On the Apache Pinot side: Indexes, Tenants, Tables, Schemas, plus custom fields where Apache Pinot exposes them. On the MySQL side: Primary and Unique Keys, JSON Columns, Stored Procedures, Triggers. Stacksync auto-detects both schemas and converts types between the two systems.
Yes. Each object mapping can be bidirectional or restricted to a single direction (both systems accept writes). Read-only mirrors, one-way pushes, and full two-way sync can be mixed in the same integration.
Common patterns for Apache Pinot and MySQL: Fresh analytics without loading windows; Offload heavy reads; Operational data in the warehouse, minus the pipeline. Because changes stream continuously, analysts query current data instead of waiting for last night's load.
Apache Pinot: REST API (SQL queries via the broker; administration via the controller); JDBC client available. Authentication: Deployment-dependent: HTTP basic authentication or token-based auth where enabled. MySQL: SQL wire protocol (MySQL client/server protocol). Authentication: Database credentials entered as a connection string or parameters, with optional SSL root certificate upload and optional SSH tunnel (SSH user + SSH host). Stacksync manages authentication, retries, and rate limits on both sides.
As a data company, we understand the importance of keeping your data secure.
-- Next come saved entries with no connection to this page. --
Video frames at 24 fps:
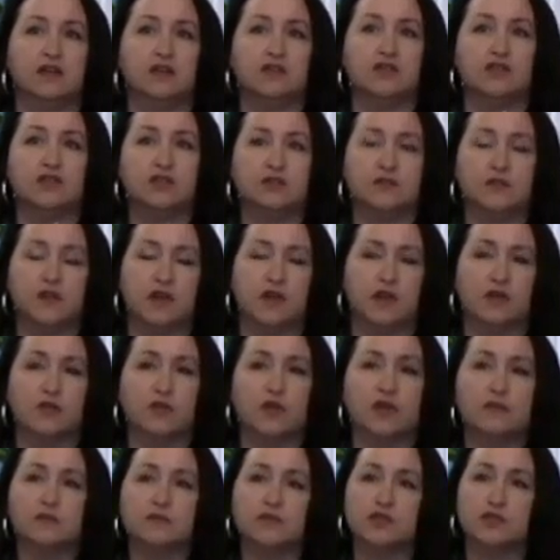just fun and
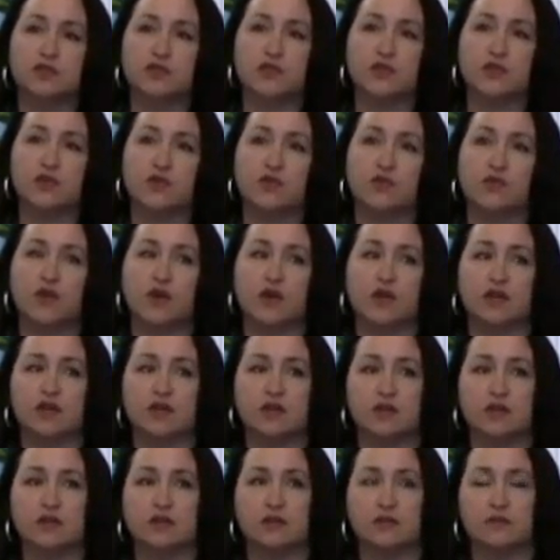whimsical, one
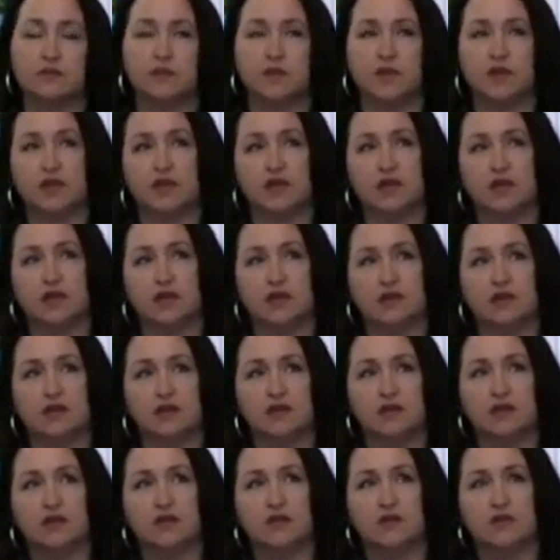could be
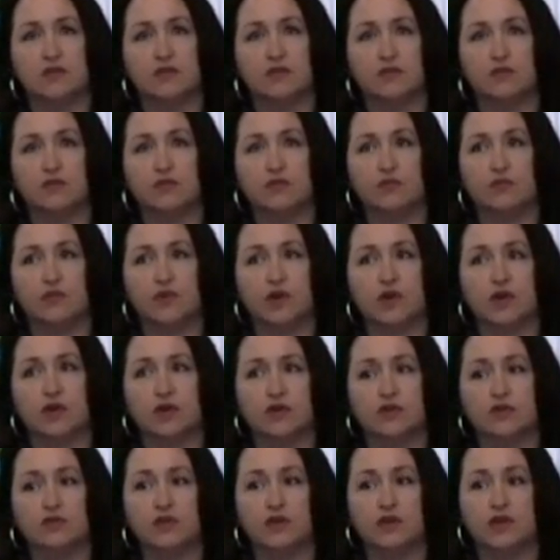where
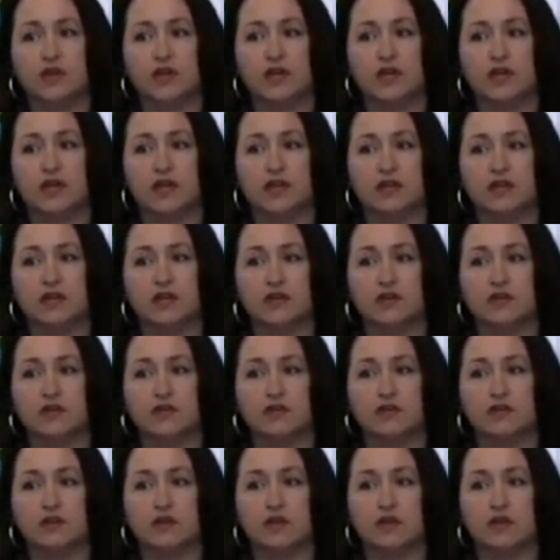you look at it and
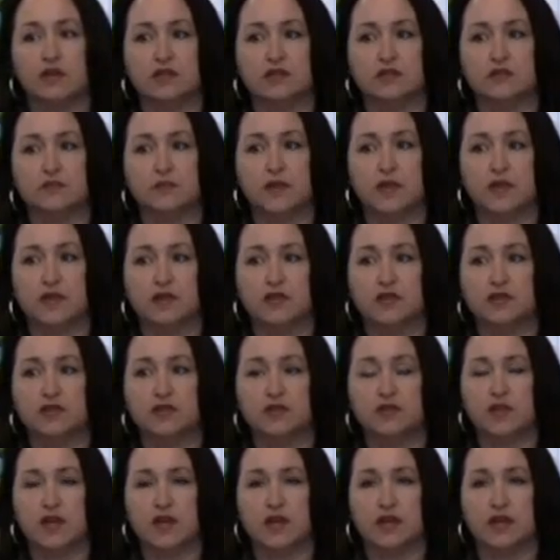you're and it's speaking to
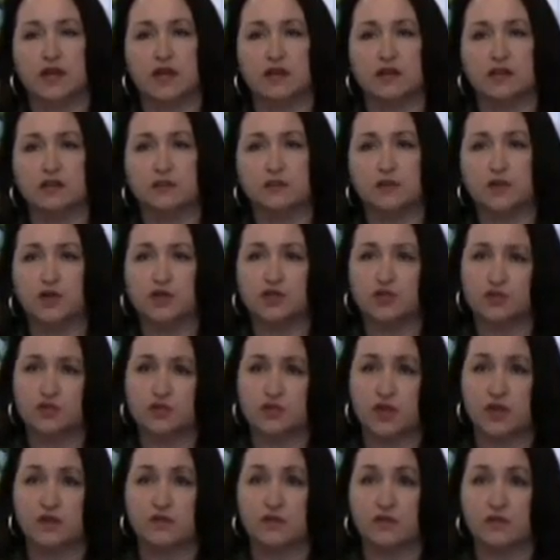you like at a spiritual
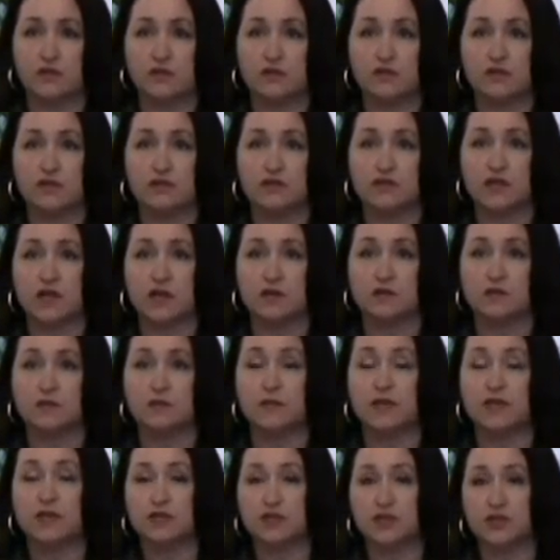level because it helps
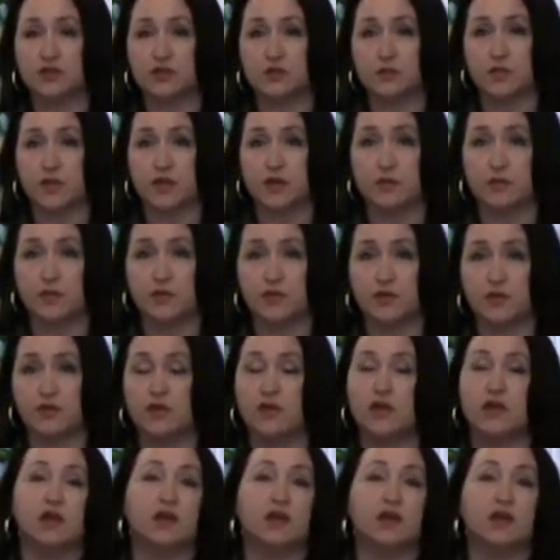minister to people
Stacksync is built with security best practices to keep your data safe at every layer, and is DPF-certified for US, EU, UK and CH data transfers.
Let your users access Stacksync from your centralized user management systems. Works with Okta, Azure, Google SSO and more.
Immediately get alerted about record syncing issues over email, Slack, PagerDuty and WhatsApp. Resolve issues from a centralized dashboard with retry and revert options.
Securely connects to your systems with:
Every pair below is a real-time, two-way sync. Search all 386 integrations available for Apache Pinot and MySQL.